> **Excerpts from a dataset**
+ + + + + + +

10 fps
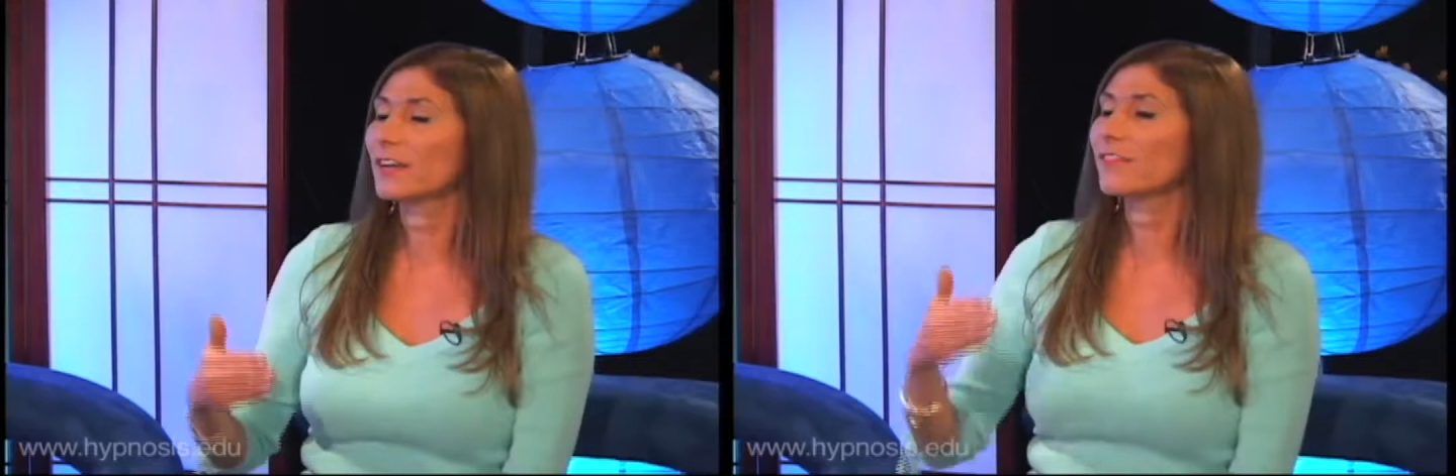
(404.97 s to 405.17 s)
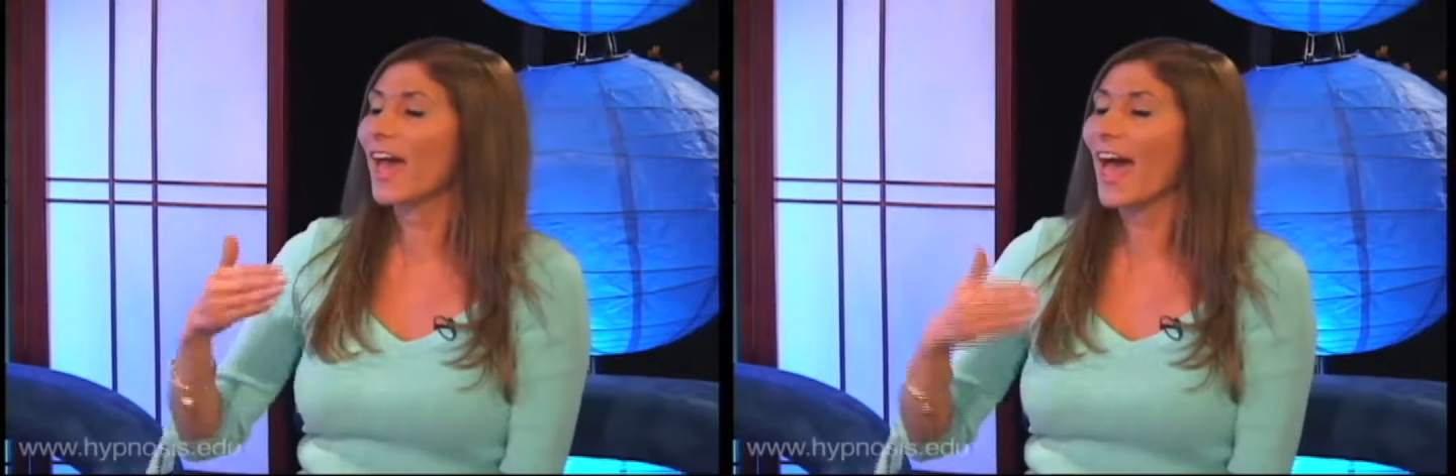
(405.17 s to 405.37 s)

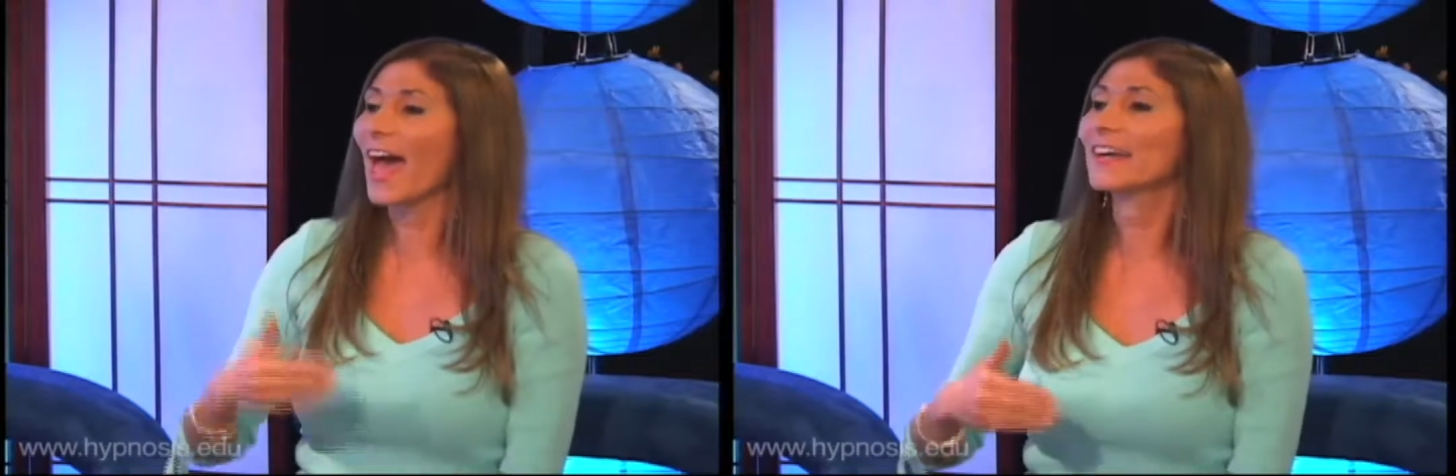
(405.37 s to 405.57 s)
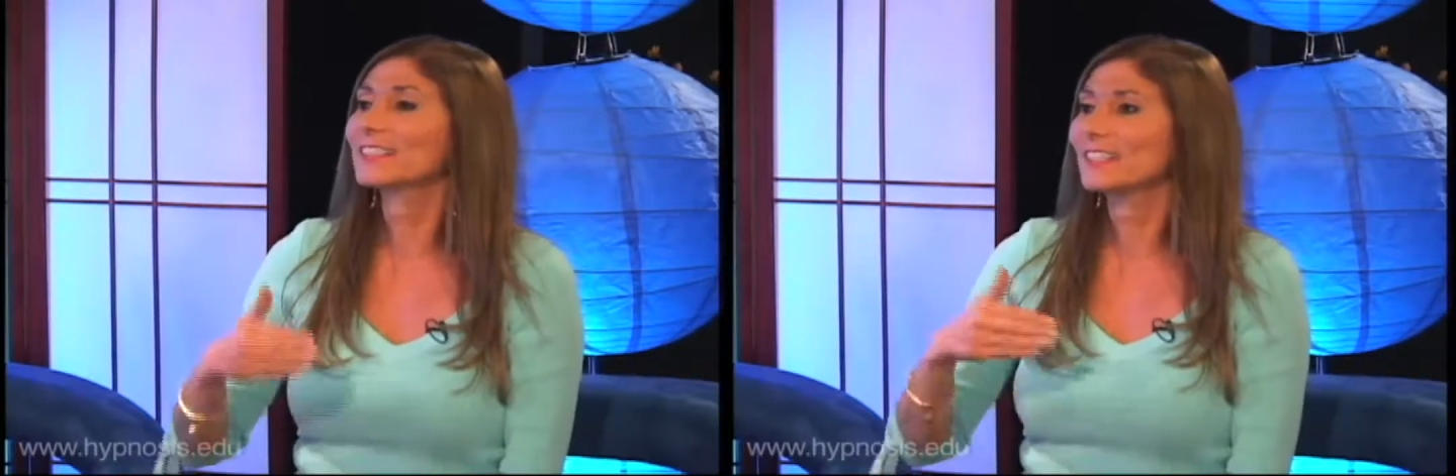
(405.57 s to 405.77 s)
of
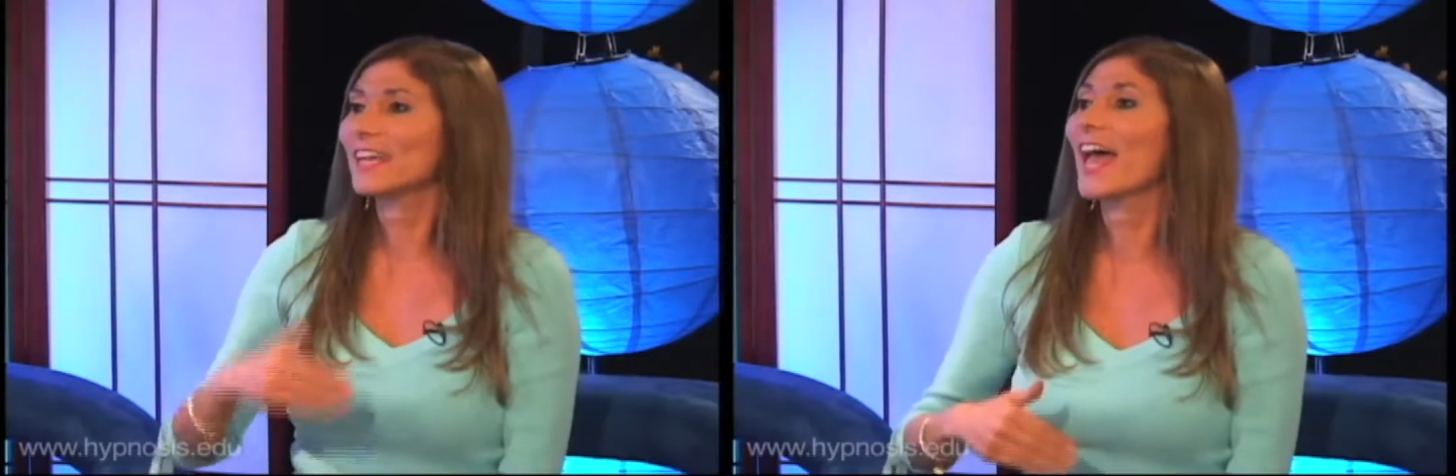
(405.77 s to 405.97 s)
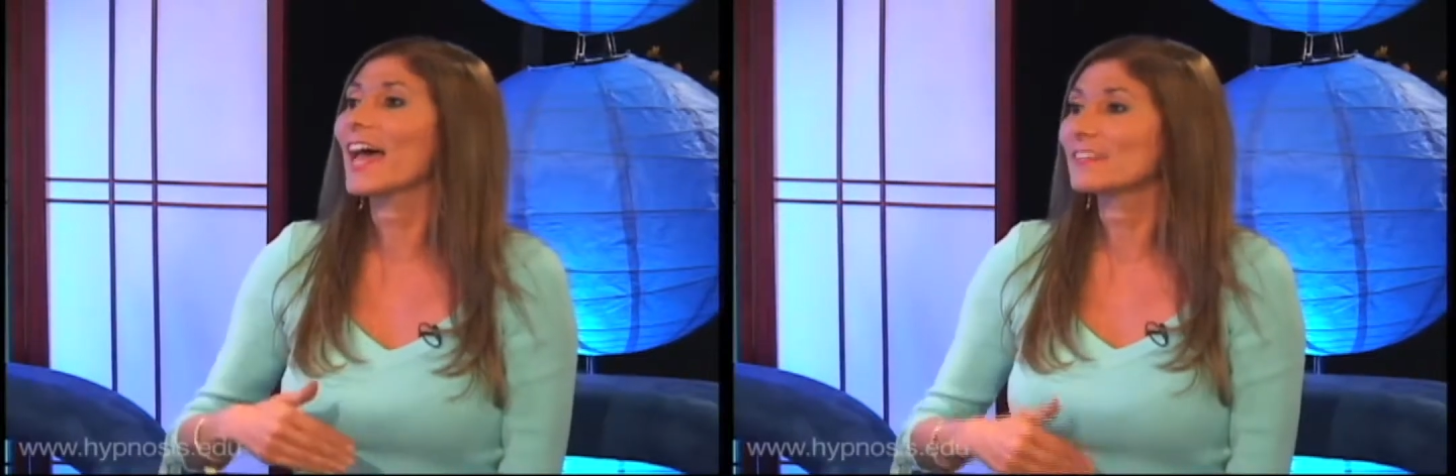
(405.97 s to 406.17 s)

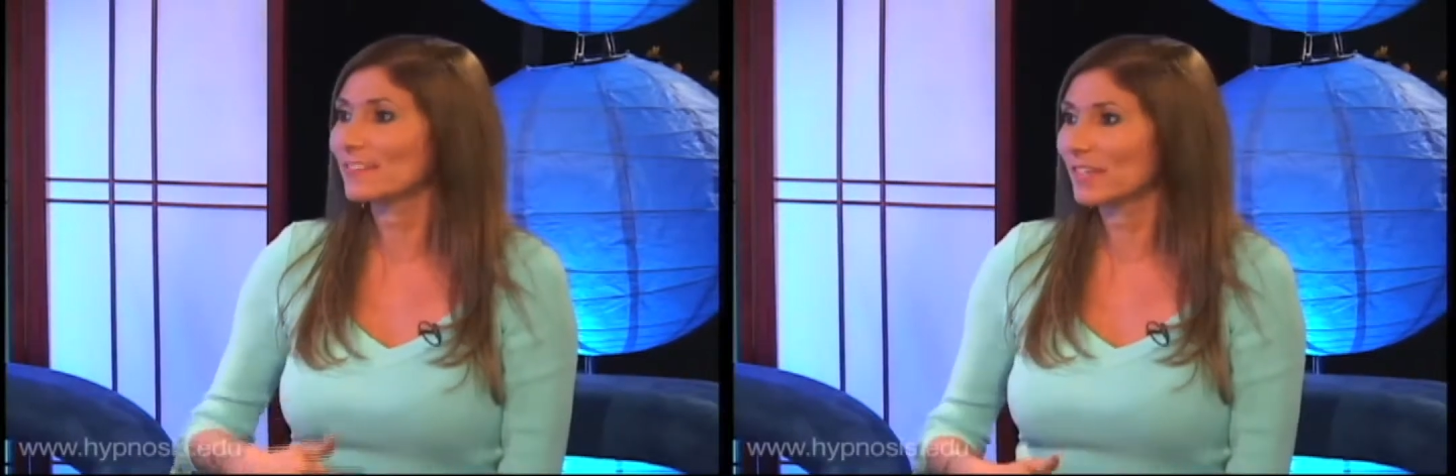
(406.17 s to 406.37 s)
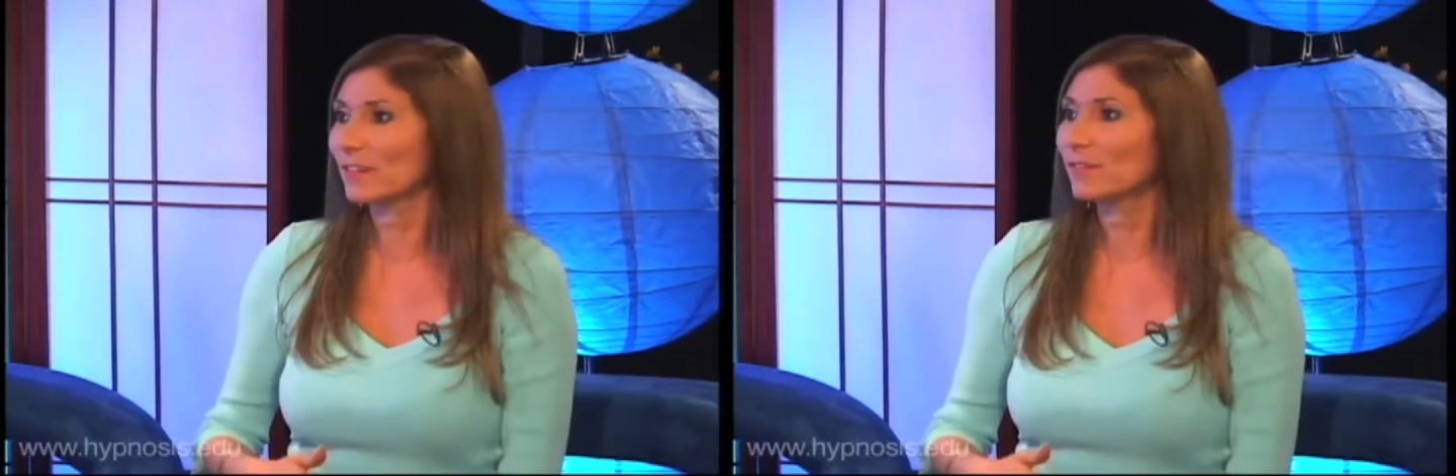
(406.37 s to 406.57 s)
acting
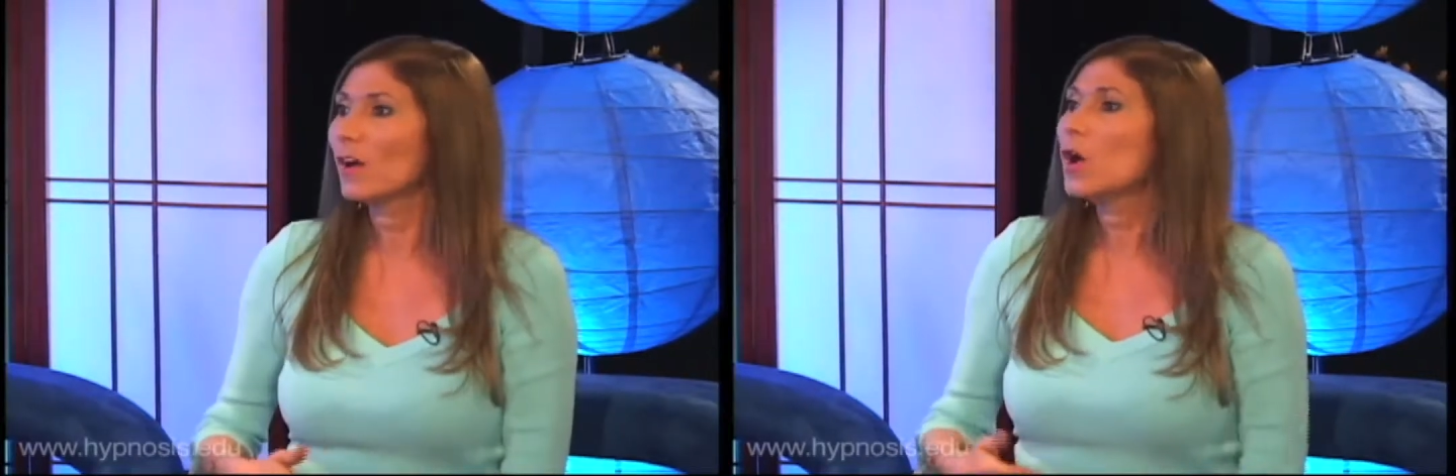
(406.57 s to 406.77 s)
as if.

+ + + + + + +

> **Work item**
Exclude the images, then output the data above word for word.

> **Result**
10 fps
(404.97 s to 405.17 s)
(405.17 s to 405.37 s)

(405.37 s to 405.57 s)
(405.57 s to 405.77 s)
of
(405.77 s to 405.97 s)
(405.97 s to 406.17 s)

(406.17 s to 406.37 s)
(406.37 s to 406.57 s)
acting
(406.57 s to 406.77 s)
as if.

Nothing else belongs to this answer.